* **Task**
Only the pictures are dropped; the lines of the material that follow are returned exactly.

* **Extracted information**

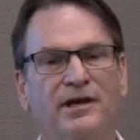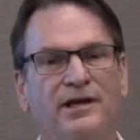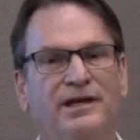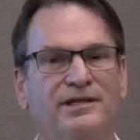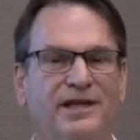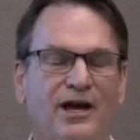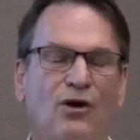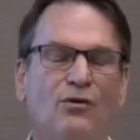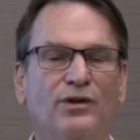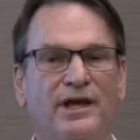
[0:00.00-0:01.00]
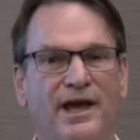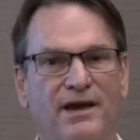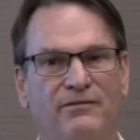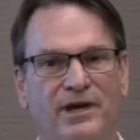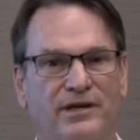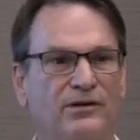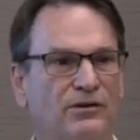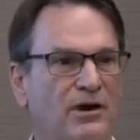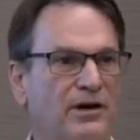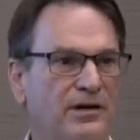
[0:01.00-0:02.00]
is they only have anthill
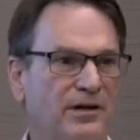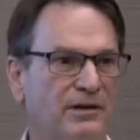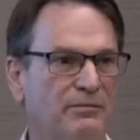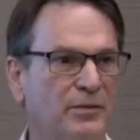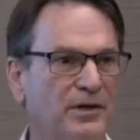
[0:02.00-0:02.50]
garnet in them.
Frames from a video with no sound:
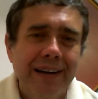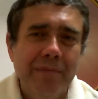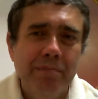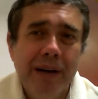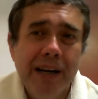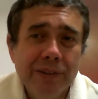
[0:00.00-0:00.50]

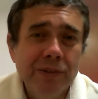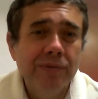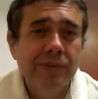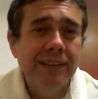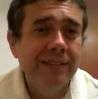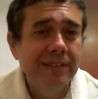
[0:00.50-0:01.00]
a part
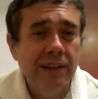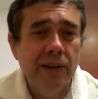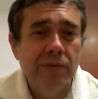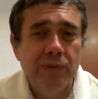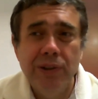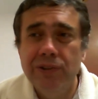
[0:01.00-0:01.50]
of the
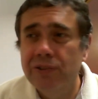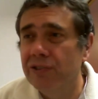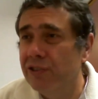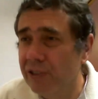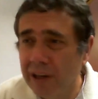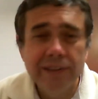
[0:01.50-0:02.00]
self which
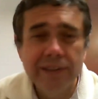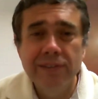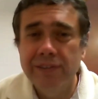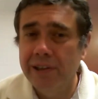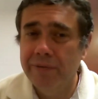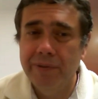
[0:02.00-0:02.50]
is not
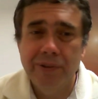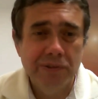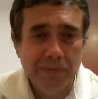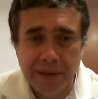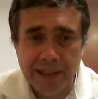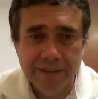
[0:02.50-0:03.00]
self
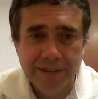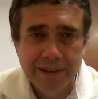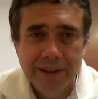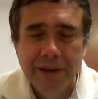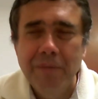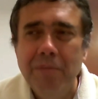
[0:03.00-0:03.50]
respect,
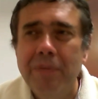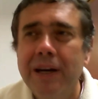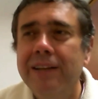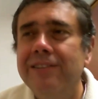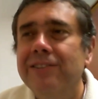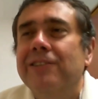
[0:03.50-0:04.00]
but
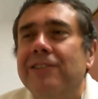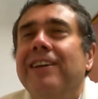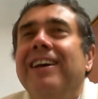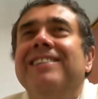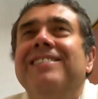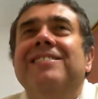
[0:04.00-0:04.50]
it
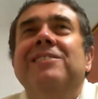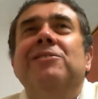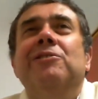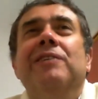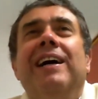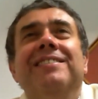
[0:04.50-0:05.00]

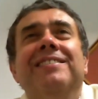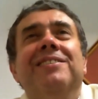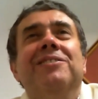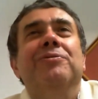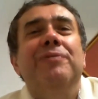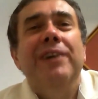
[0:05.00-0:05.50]

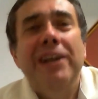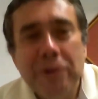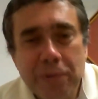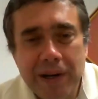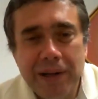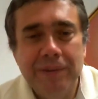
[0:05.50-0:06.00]
disguises very
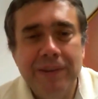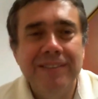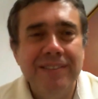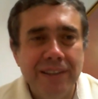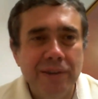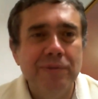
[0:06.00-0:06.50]
well as
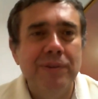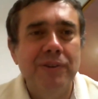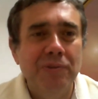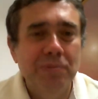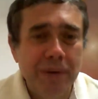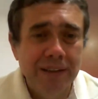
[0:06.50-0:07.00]
self
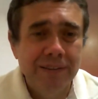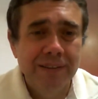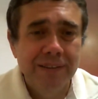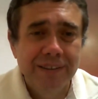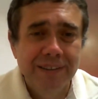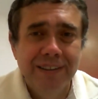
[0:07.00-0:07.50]
respect,
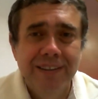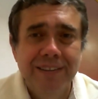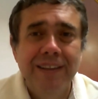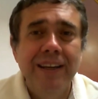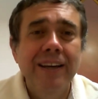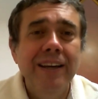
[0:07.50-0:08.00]

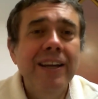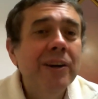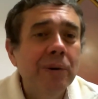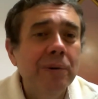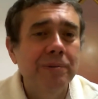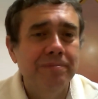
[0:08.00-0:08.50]
the
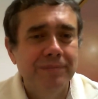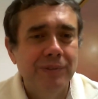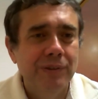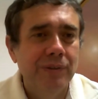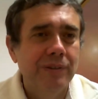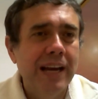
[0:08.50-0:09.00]
ego,
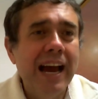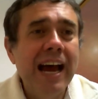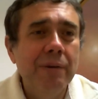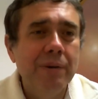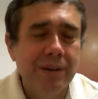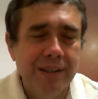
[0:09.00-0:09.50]
so the
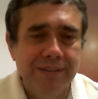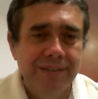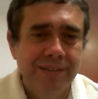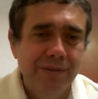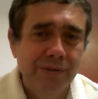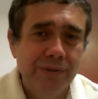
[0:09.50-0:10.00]

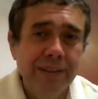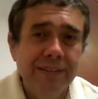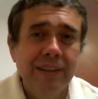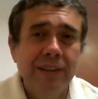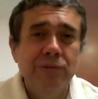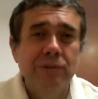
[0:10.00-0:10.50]
arrogance. So I
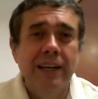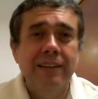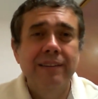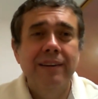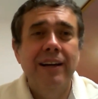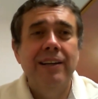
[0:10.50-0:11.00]
start to
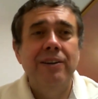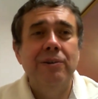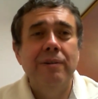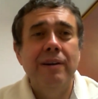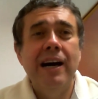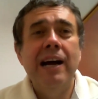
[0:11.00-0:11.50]
get a
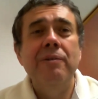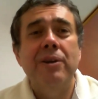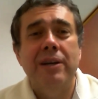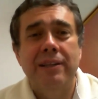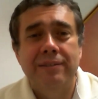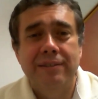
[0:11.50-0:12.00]
little
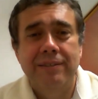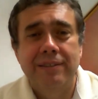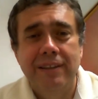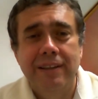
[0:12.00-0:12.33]
arrogant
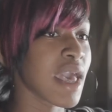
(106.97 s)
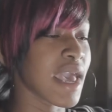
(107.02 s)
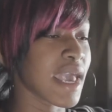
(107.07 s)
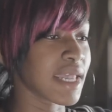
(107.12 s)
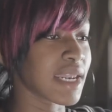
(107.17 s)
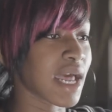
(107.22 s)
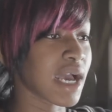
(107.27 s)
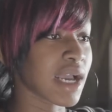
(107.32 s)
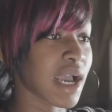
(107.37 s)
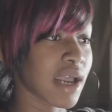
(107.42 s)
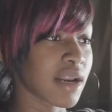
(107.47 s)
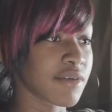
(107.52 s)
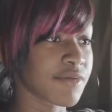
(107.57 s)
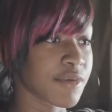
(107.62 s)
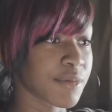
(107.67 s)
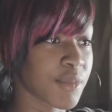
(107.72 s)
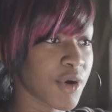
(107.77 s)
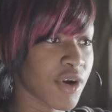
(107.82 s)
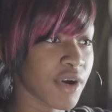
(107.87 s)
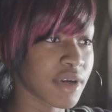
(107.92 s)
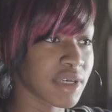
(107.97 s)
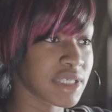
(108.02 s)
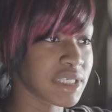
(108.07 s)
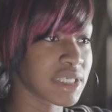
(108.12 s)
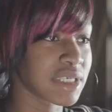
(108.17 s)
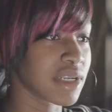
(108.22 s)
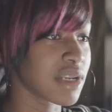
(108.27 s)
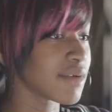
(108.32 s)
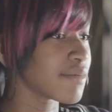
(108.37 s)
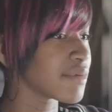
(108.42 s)
and I got it from her, and
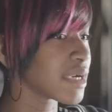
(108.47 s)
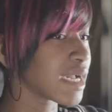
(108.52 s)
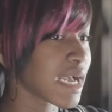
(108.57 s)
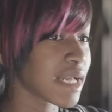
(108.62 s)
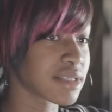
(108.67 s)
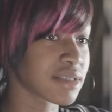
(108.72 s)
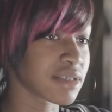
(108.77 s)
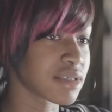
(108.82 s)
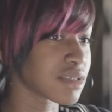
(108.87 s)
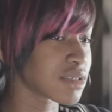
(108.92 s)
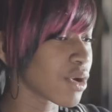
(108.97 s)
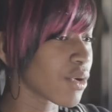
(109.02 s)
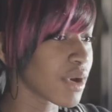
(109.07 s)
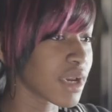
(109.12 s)
she never got to show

* **Solution for this exercise**
[0:00.00-0:01.00]
[0:01.00-0:02.00]
is they only have anthill
[0:02.00-0:02.50]
garnet in them.
Frames from a video with no sound:
[0:00.00-0:00.50]

[0:00.50-0:01.00]
a part
[0:01.00-0:01.50]
of the
[0:01.50-0:02.00]
self which
[0:02.00-0:02.50]
is not
[0:02.50-0:03.00]
self
[0:03.00-0:03.50]
respect,
[0:03.50-0:04.00]
but
[0:04.00-0:04.50]
it
[0:04.50-0:05.00]

[0:05.00-0:05.50]

[0:05.50-0:06.00]
disguises very
[0:06.00-0:06.50]
well as
[0:06.50-0:07.00]
self
[0:07.00-0:07.50]
respect,
[0:07.50-0:08.00]

[0:08.00-0:08.50]
the
[0:08.50-0:09.00]
ego,
[0:09.00-0:09.50]
so the
[0:09.50-0:10.00]

[0:10.00-0:10.50]
arrogance. So I
[0:10.50-0:11.00]
start to
[0:11.00-0:11.50]
get a
[0:11.50-0:12.00]
little
[0:12.00-0:12.33]
arrogant
(106.97 s)
(107.02 s)
(107.07 s)
(107.12 s)
(107.17 s)
(107.22 s)
(107.27 s)
(107.32 s)
(107.37 s)
(107.42 s)
(107.47 s)
(107.52 s)
(107.57 s)
(107.62 s)
(107.67 s)
(107.72 s)
(107.77 s)
(107.82 s)
(107.87 s)
(107.92 s)
(107.97 s)
(108.02 s)
(108.07 s)
(108.12 s)
(108.17 s)
(108.22 s)
(108.27 s)
(108.32 s)
(108.37 s)
(108.42 s)
and I got it from her, and
(108.47 s)
(108.52 s)
(108.57 s)
(108.62 s)
(108.67 s)
(108.72 s)
(108.77 s)
(108.82 s)
(108.87 s)
(108.92 s)
(108.97 s)
(109.02 s)
(109.07 s)
(109.12 s)
she never got to show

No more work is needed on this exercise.